Der Grund für die Biegsamkeit des neuen Bandensystems liegt in den Stützpfosten. Diese sind aus einem Verbundfaserstoff statt aus Stahl hergestellt. Der Kunststoff-Mix führt dazu, dass der Aufprall für die Spieler elastischer ist. Die Bande, deren Lebensdauer mit 15 bis 20 Jahren angegeben wird, bleibt nach einem Crash stabil.

 

Feuertaufe bei Turnier für Sotschi

Die SRF-Sendung «Einstein» hat das Produkt aus dem Südtirol in der Eishalle Bergholz von Wil SG getestet. Ingenieure der Zürcher Hochschule für Angewandte Wissenschaften in Winterthur liessen ein mit Sensoren bestückter Dummie-Kopf mit Tempo 35 mehrmals gegen die Bande krachen, und zwar nicht längsseits, sondern im gebogenen Radius in der Ecke des Spielfelds. Das Ergebnis: Die neue Bande schnitt um ein Drittel besser ab als jede herkömmlich hergestellte Spielfeldumrandung. Was die Kosten betrifft, so ist die Neuentwicklung aus Italien gewiss kein Nachteil. Bachmann bezeichnet den Richtwert mit 200'000 Franken, was nicht mehr wäre als bei einer konventionellen Anlage.

 

Nach Wil hat sich Aarau entschieden, das neue Produkt einbauen zu lassen. Die Feuertaufe bestanden die neuen Banden beim Olympia-Qualifikationsturnier für Sotschi im Februar im deutschen Bietigheim-Bissingen. Das Echo der männlichen Profis war positiv, auch die Amateure vom Zweitligisten EC Wil sind mit der weicheren Abschrankung im Rink sehr zufrieden.
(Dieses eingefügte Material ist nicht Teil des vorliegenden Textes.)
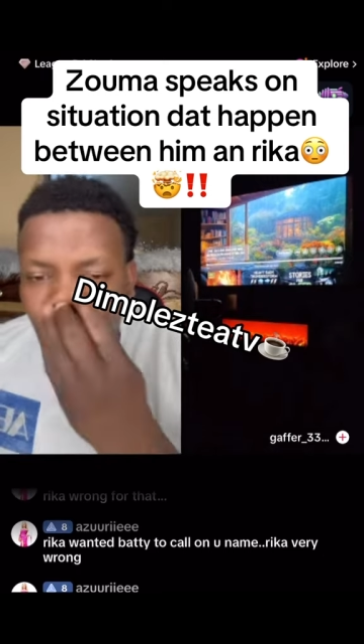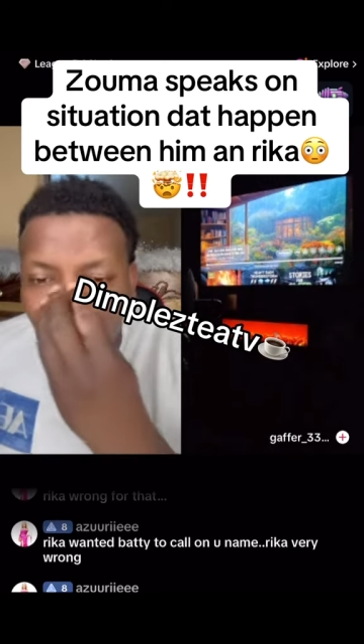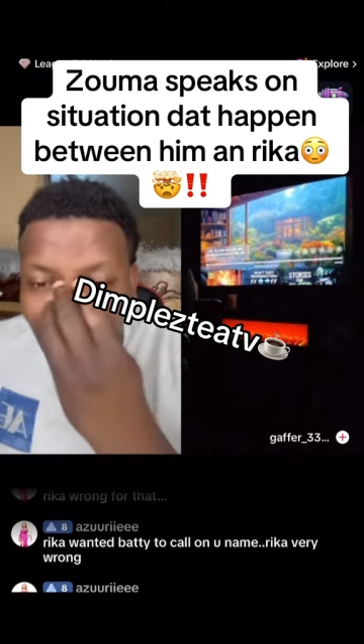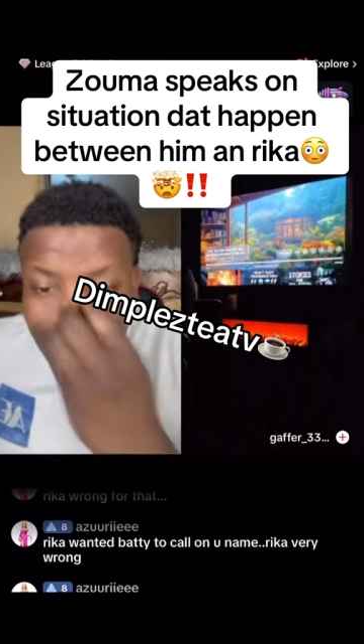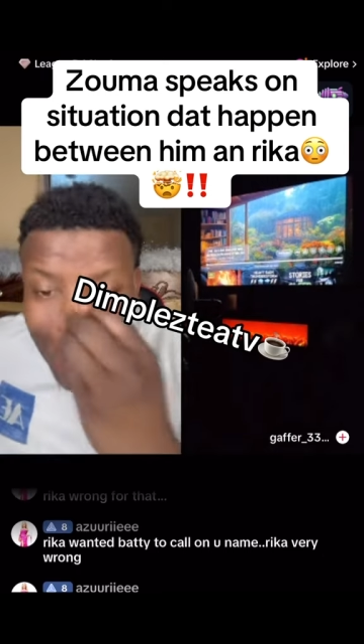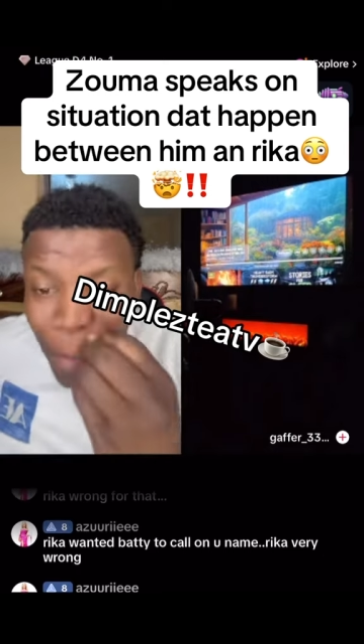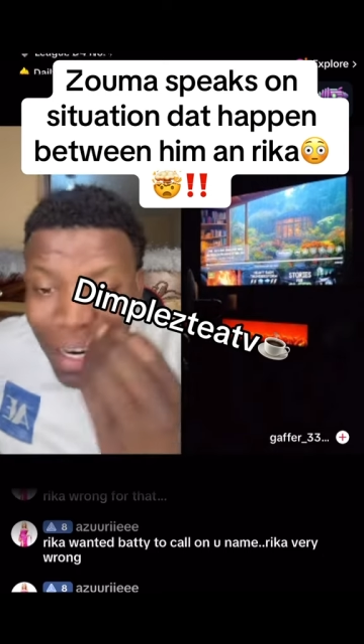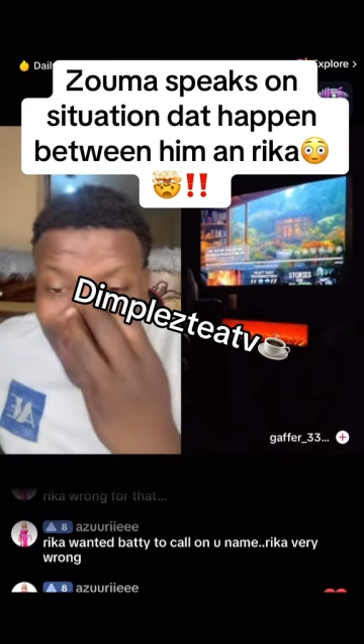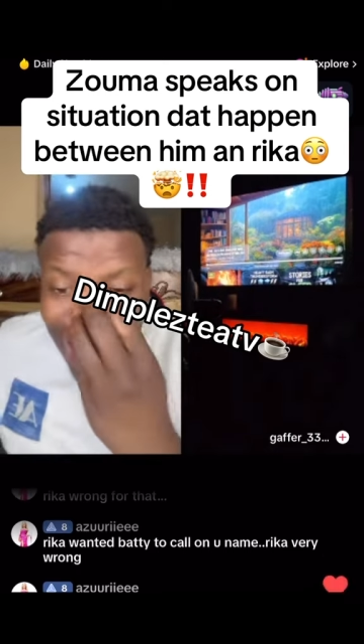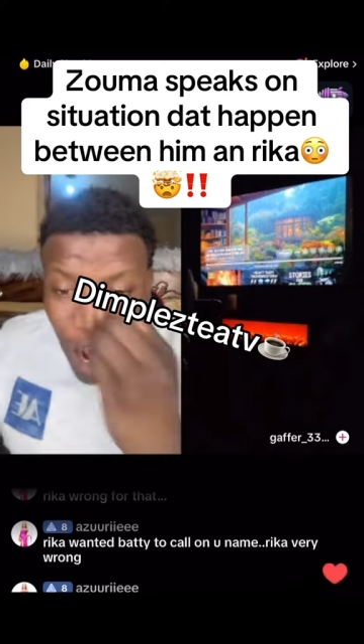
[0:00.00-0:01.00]
Bro,
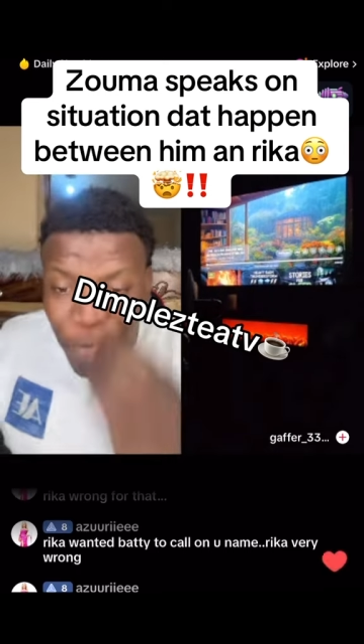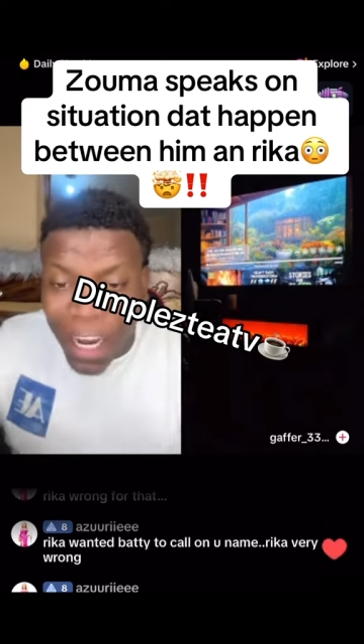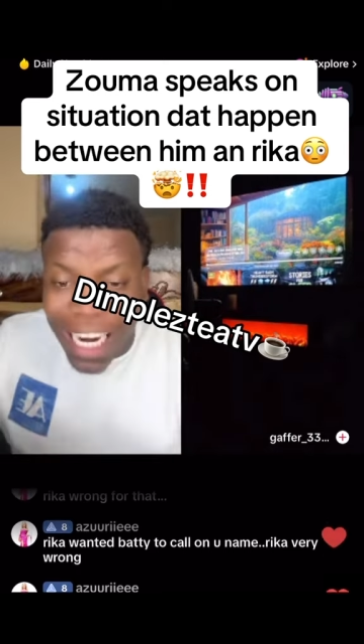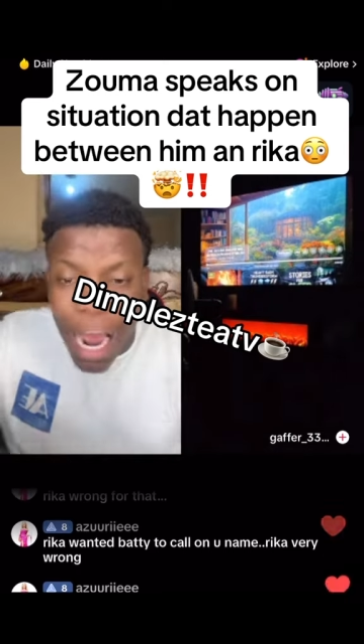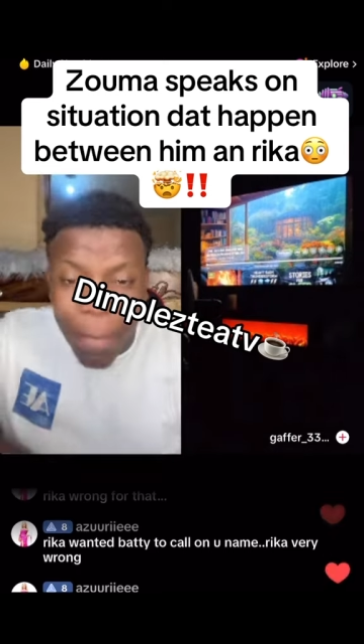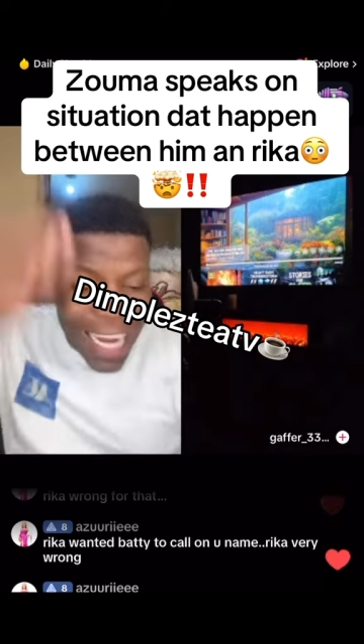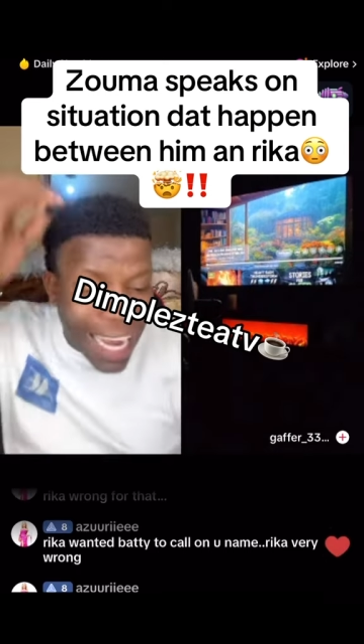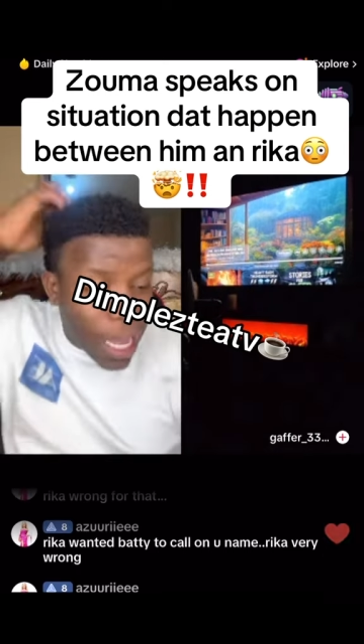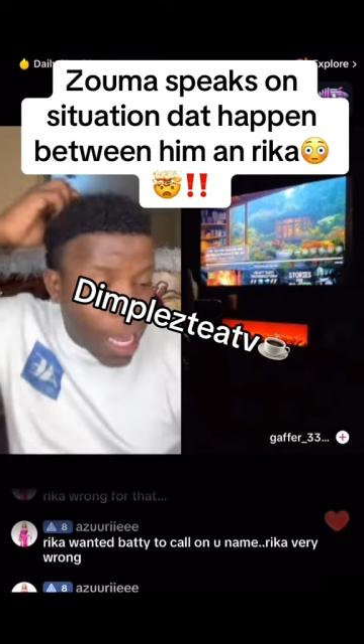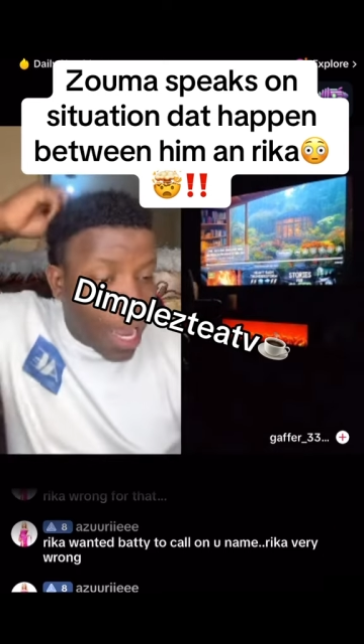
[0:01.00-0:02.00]
them there, gaffer, them
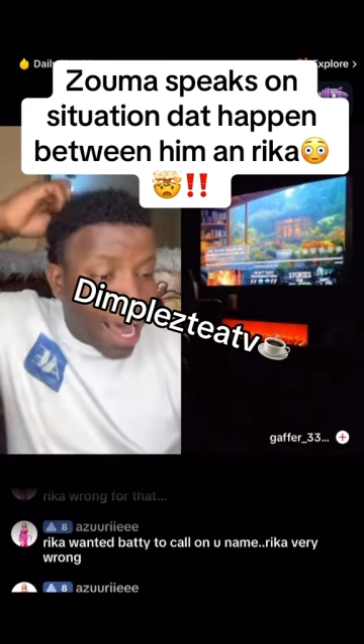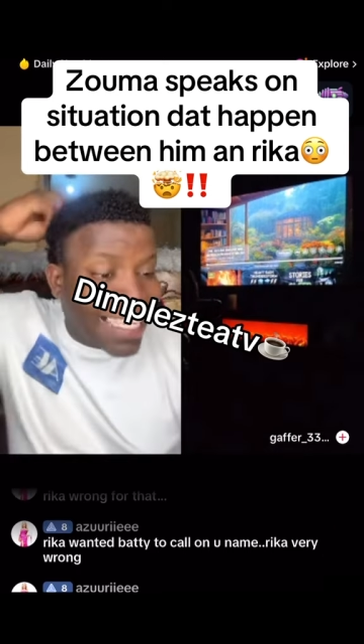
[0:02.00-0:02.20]
there.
In Arenen von Salzburg und Moskau werden ebenfalls weichere Banden installiert.

 

«Keine falsche Sicherheit suggerieren»

Die flexiblere Bande – ein Segen für das Eishockey? Gery Büsser, Sportmediziner und Teamarzt der ZSC Lions, findet es erfreulich, dass technische Bemühungen gemacht werden, um die Verletzungsgefahr im Eishockey zu reduzieren. «Aber wir dürfen uns nicht in einer falschen Sicherheit wiegen. Ein Eishockeyaner, der nicht auf einen Check gefasst ist, kann sich weiterhin eine schwere Hirnerschütterung zuziehen, auch bei diesem neuen Produkt.» Die Körperhaltung der involvierten Spieler beim Zweikampf sei entscheidend. «Und die Gefahr, dass die Spieler bei einer weicheren Bande noch mehr den Respekt vor dem Gegner verlieren und noch härter zur Sache gehen, ist zweifellos vorhanden.»

 

Mit anderen Worten: Flexiblere Banden seien noch nicht das Gelbe vom Ei. Vielmehr verweist der Arzt auf die Richtlinien der Verbands-Kampagne «Respect the game» hin, in denen auf das richtige Verhalten im Zweikampf auf dem Eis hingewiesen wird. Selbst Generalvertreter Bachmann sagt: «Eine Bande, die alle Probleme im Eishockey löst, existiert nicht.» Aber dank technischer Innovationen könne man versuchen, schwere Verletzungen zu verringern.

 

Allein diese Tatsache wäre schon ein Schritt in die richtige Richtung. Auf die Entwicklung in Sachen weichere Eishockey-Banden darf man jedenfalls gespannt sein.